Replace them when you starting coming out of them when you don't mean to, or when the bearings start making noise. They don't last forever. Neither do the cleats.My experience has been different. I found that cheaper clone pedals wore out quickly, but the actual Shimano models seemed to last almost forever.
I have some of the very first SPD pedals that were used for lots of muddy mountain bike riding/racing, some general around town usage, and quite a few tours including a couple coast to coast ones over the last 35 years or so. I am not sure how many miles are on them, but between two pairs of the original SPDs it must be well over 100,000 miles on the higher mileage of the two and just a bit less on the other pair.

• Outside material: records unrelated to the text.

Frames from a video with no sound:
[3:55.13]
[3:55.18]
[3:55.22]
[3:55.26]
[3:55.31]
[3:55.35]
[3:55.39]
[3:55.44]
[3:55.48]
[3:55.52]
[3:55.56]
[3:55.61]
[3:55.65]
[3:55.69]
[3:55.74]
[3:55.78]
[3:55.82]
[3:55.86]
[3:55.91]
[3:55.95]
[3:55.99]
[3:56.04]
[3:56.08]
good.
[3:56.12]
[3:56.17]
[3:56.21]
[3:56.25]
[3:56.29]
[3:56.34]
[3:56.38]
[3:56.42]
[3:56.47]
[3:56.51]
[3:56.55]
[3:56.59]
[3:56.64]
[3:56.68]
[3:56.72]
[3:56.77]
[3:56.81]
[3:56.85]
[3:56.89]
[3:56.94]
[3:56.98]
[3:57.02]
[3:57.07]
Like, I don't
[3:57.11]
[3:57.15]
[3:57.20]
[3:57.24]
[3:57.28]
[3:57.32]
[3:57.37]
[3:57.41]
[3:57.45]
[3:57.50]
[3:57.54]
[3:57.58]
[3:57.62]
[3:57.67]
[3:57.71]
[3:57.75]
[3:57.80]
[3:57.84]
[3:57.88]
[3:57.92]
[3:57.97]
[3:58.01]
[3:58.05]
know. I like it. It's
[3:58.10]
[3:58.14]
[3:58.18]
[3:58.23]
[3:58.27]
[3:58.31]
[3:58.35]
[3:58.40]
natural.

Both have been repacked only once as best I can remember. The exposed parts were cleaned and lightly lubed often. The repacking is a real pain on the ones I have so thankfully it needs to be done very infrequently.
I also have a newer model from 2010 that have less mileage on them but they too are holding up fine. They have required no maintenance other than the normal cleaning and lubing.

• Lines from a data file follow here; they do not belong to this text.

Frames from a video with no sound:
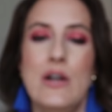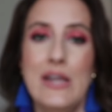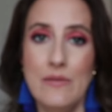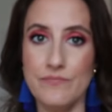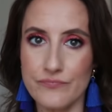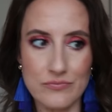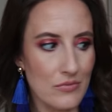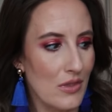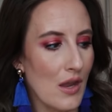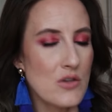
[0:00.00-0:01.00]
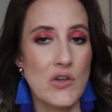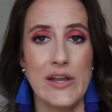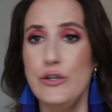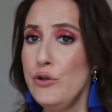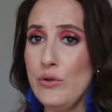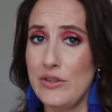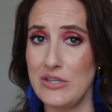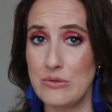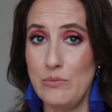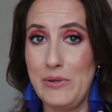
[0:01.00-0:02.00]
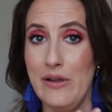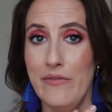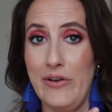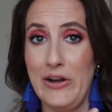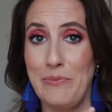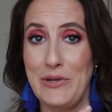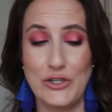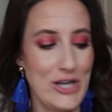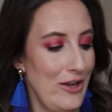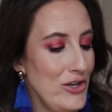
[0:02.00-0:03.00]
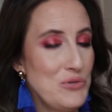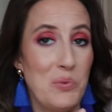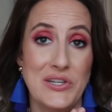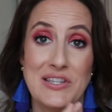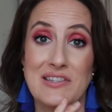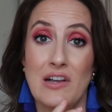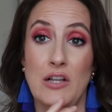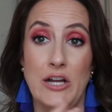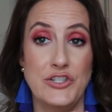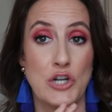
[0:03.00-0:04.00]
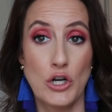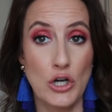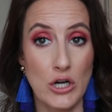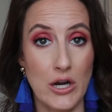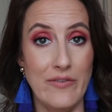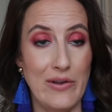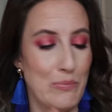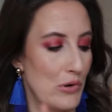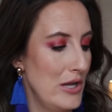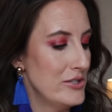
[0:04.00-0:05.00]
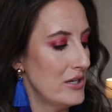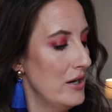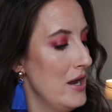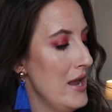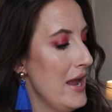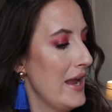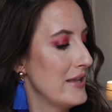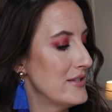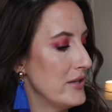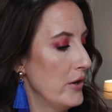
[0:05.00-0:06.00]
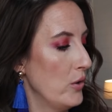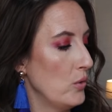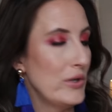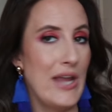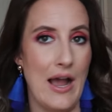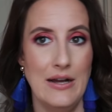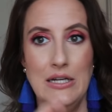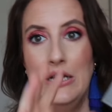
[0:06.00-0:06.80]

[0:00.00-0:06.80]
on it, so I knew that this would be a very big challenge, plus it's a lot darker of a bronzer, and so yeah,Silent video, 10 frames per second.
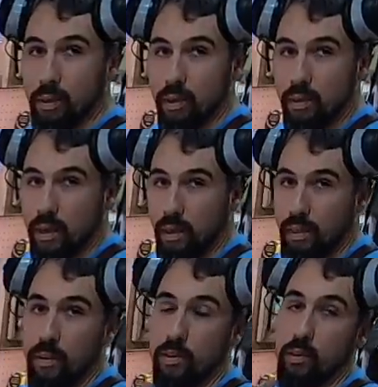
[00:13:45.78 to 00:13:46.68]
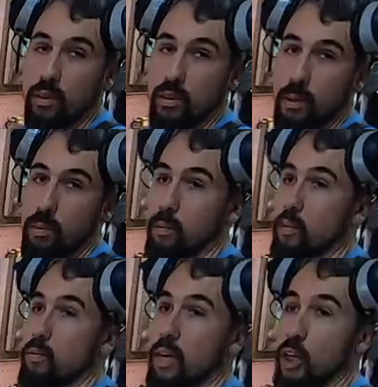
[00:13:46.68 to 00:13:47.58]
because at a 1,000 grit
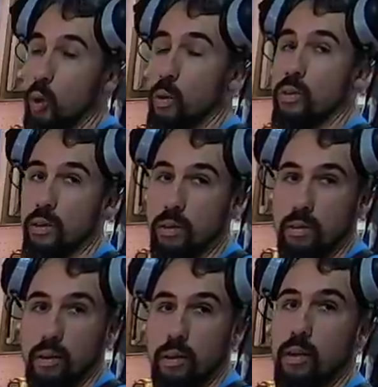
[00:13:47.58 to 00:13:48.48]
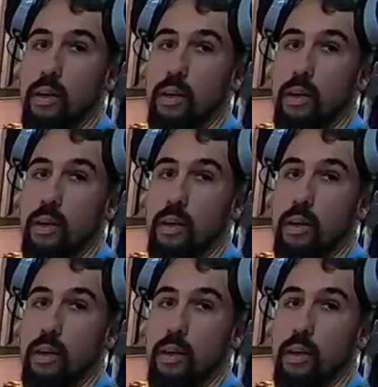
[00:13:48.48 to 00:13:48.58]
sandpaper is my coarsest,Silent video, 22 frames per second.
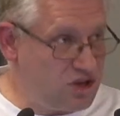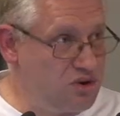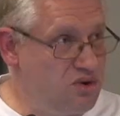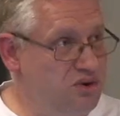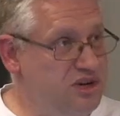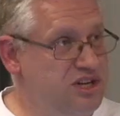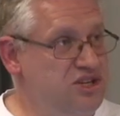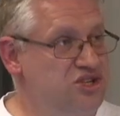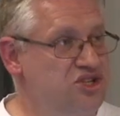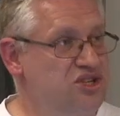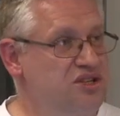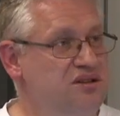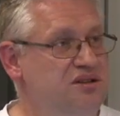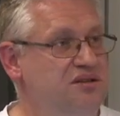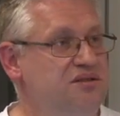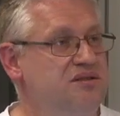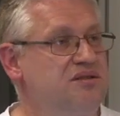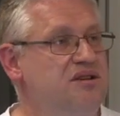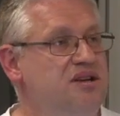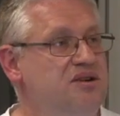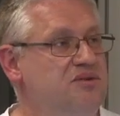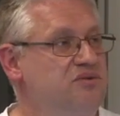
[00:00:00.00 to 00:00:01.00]

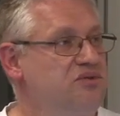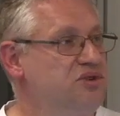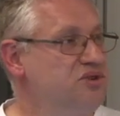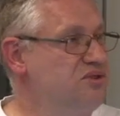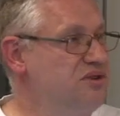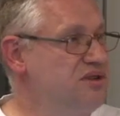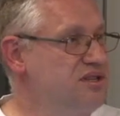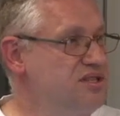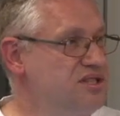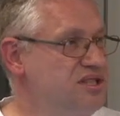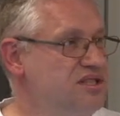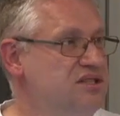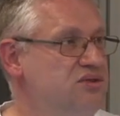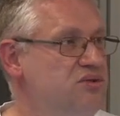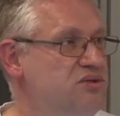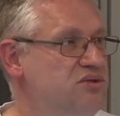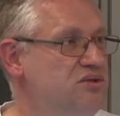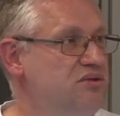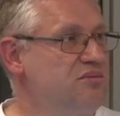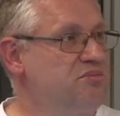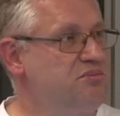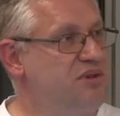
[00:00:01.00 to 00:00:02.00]
original routines
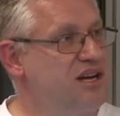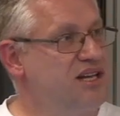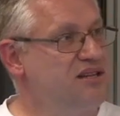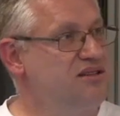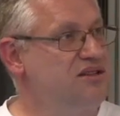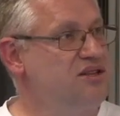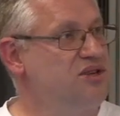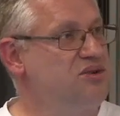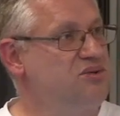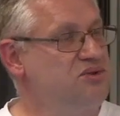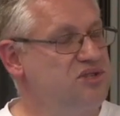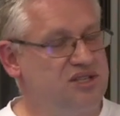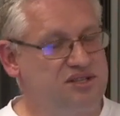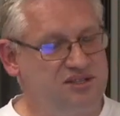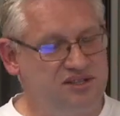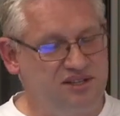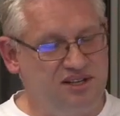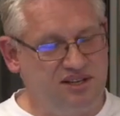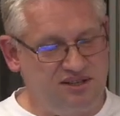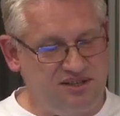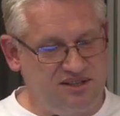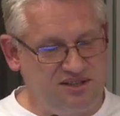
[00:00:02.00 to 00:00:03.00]
do, but
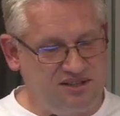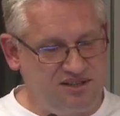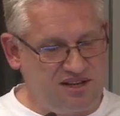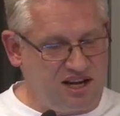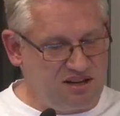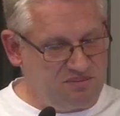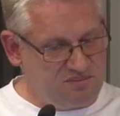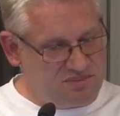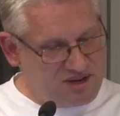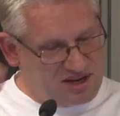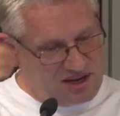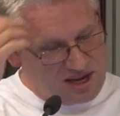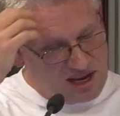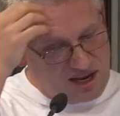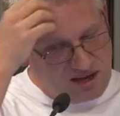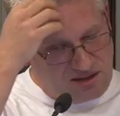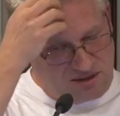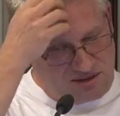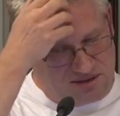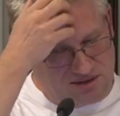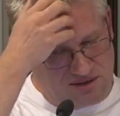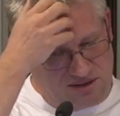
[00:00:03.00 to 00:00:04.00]
uses these
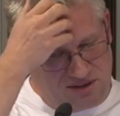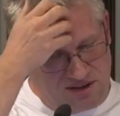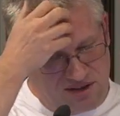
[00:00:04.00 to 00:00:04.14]
8x8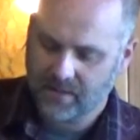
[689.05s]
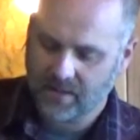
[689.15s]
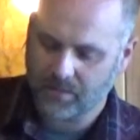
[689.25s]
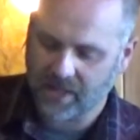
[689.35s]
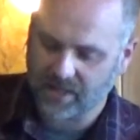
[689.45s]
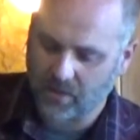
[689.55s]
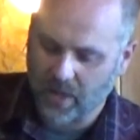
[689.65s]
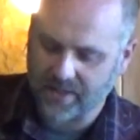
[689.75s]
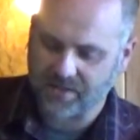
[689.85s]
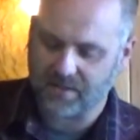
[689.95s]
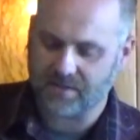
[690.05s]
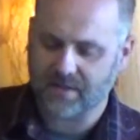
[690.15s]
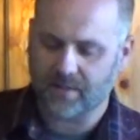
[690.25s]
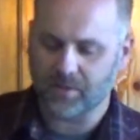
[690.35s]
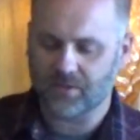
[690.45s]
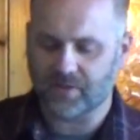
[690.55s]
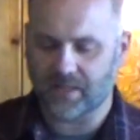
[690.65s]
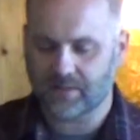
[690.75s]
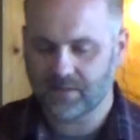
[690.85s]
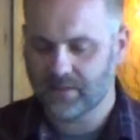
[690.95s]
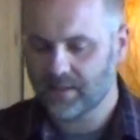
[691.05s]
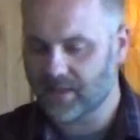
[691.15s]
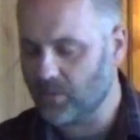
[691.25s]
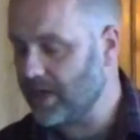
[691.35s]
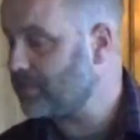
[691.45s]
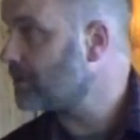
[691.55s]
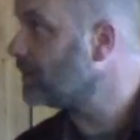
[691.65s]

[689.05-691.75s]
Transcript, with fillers: and began to wash the disciples' feet and wiped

If they start to get loose it has generally been the cleats which do wear out after a while, but I have adjusted the release tension a few times (I like them fairly tight).
I am not sure if it makes any difference, but all of real shimano pedals were the simple ones with no platform or cage.

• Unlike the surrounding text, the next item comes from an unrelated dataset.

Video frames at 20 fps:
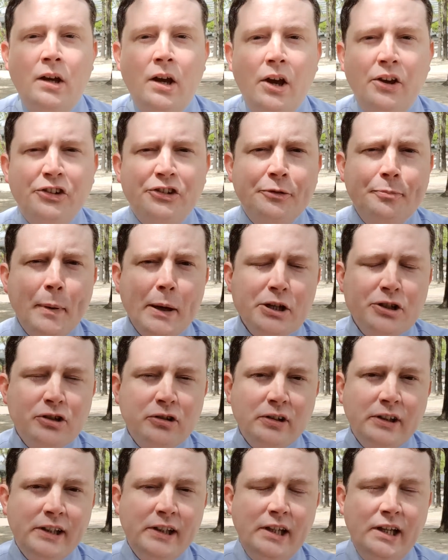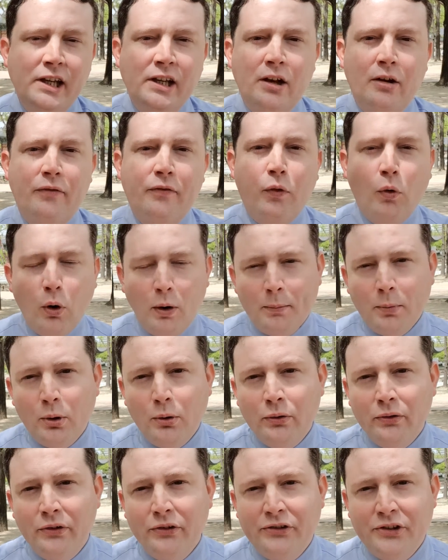especially in a
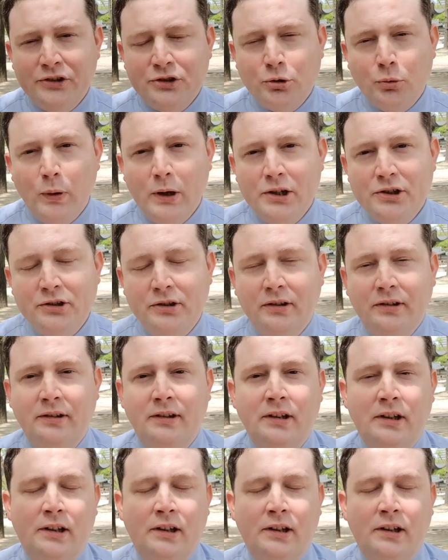formal situation.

The clones I have handled were widely variable in quality. One set I bought from nashbar for a family member were worthless right from the start with poor quality bearings that were not smooth no matter what I did and release mechanisms that didn't retain the cleats well. Others were OK but wore out much faster than the real Shimano ones. A pair of Performance house brand (Forte campus pedals probably made by wellgo) on my daughter's bike were starting to show some wear after doing one TA tour, but were still in use for a couple years of commuting.
I will mention one other thing. I think it is very important to take the time to get the angle of the cleats just right for you. This usually requires fitting them, riding a short distance, tweaking the setting, and trying them again. Repeat until you are well satisfied with the adjustment. If you don't get it right knee pain can result so take your time setting them up the first time.